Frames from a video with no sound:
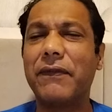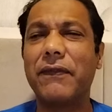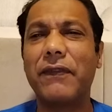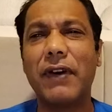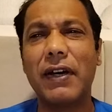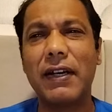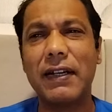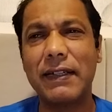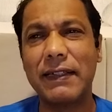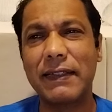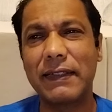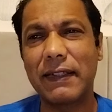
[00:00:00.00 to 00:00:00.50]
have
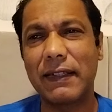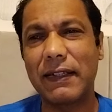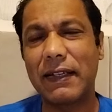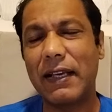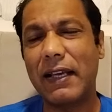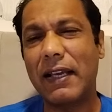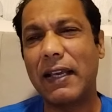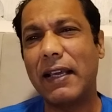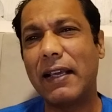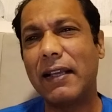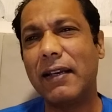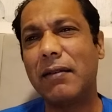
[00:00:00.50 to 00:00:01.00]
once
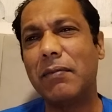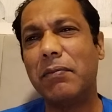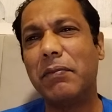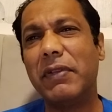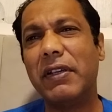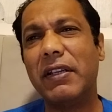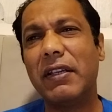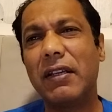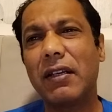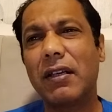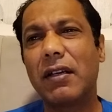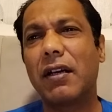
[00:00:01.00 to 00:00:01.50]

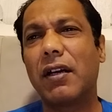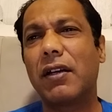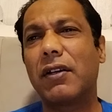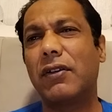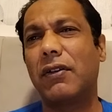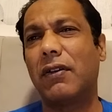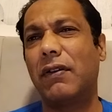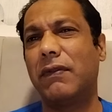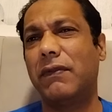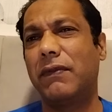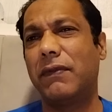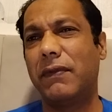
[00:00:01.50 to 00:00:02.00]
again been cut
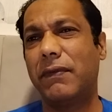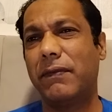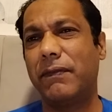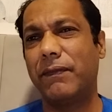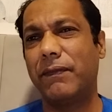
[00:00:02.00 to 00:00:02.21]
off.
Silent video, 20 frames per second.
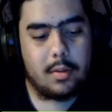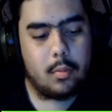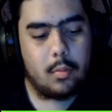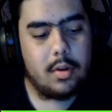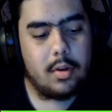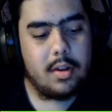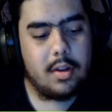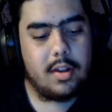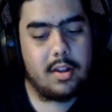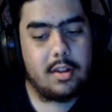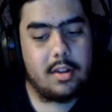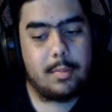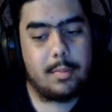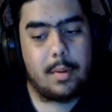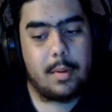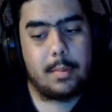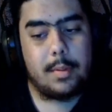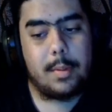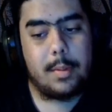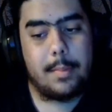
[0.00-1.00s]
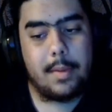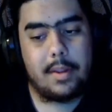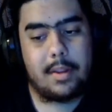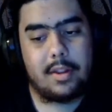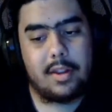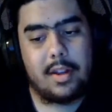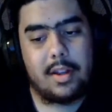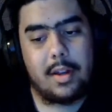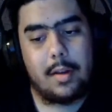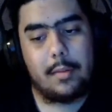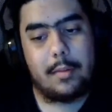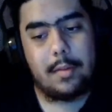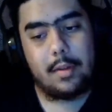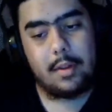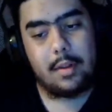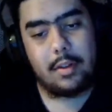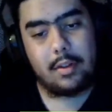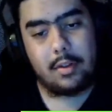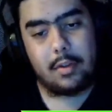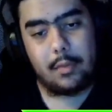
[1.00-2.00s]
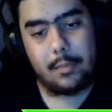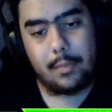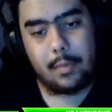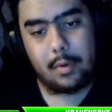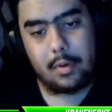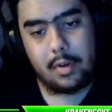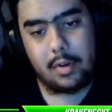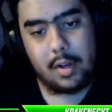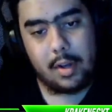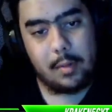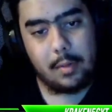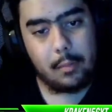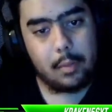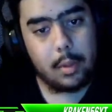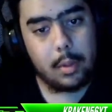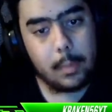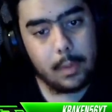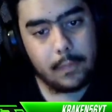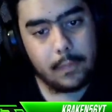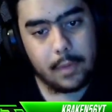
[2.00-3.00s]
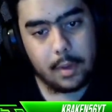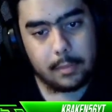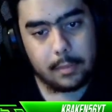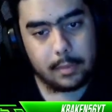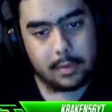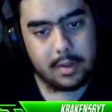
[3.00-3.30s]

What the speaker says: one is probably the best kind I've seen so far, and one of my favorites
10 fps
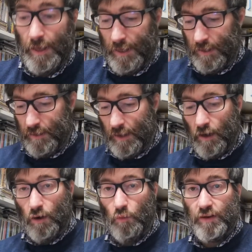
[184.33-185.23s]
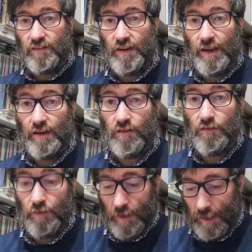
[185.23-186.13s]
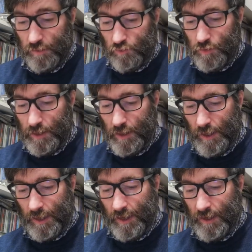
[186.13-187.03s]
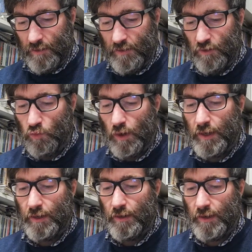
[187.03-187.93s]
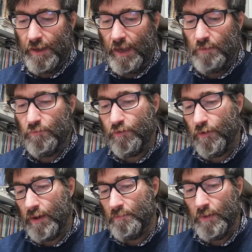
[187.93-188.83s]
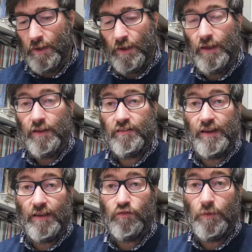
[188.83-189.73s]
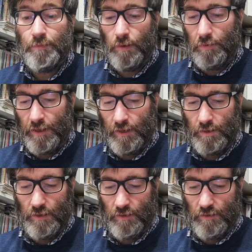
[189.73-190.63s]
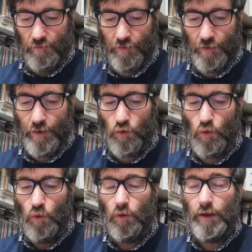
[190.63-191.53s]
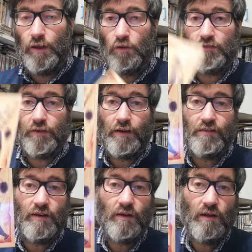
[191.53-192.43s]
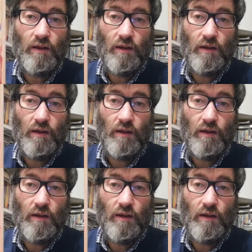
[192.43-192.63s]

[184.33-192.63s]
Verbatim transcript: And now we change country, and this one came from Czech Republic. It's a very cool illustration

+-------+

DIRECTIONS - Extract exactly the lines above from the line containing "[00:00:00.50 to 00:00:01.00]" through the last one, both ends included, but not the pictures.

WRITTEN ANSWER -
[00:00:00.50 to 00:00:01.00]
once
[00:00:01.00 to 00:00:01.50]

[00:00:01.50 to 00:00:02.00]
again been cut
[00:00:02.00 to 00:00:02.21]
off.
Silent video, 20 frames per second.
[0.00-1.00s]
[1.00-2.00s]
[2.00-3.00s]
[3.00-3.30s]

What the speaker says: one is probably the best kind I've seen so far, and one of my favorites
10 fps
[184.33-185.23s]
[185.23-186.13s]
[186.13-187.03s]
[187.03-187.93s]
[187.93-188.83s]
[188.83-189.73s]
[189.73-190.63s]
[190.63-191.53s]
[191.53-192.43s]
[192.43-192.63s]

[184.33-192.63s]
Verbatim transcript: And now we change country, and this one came from Czech Republic. It's a very cool illustration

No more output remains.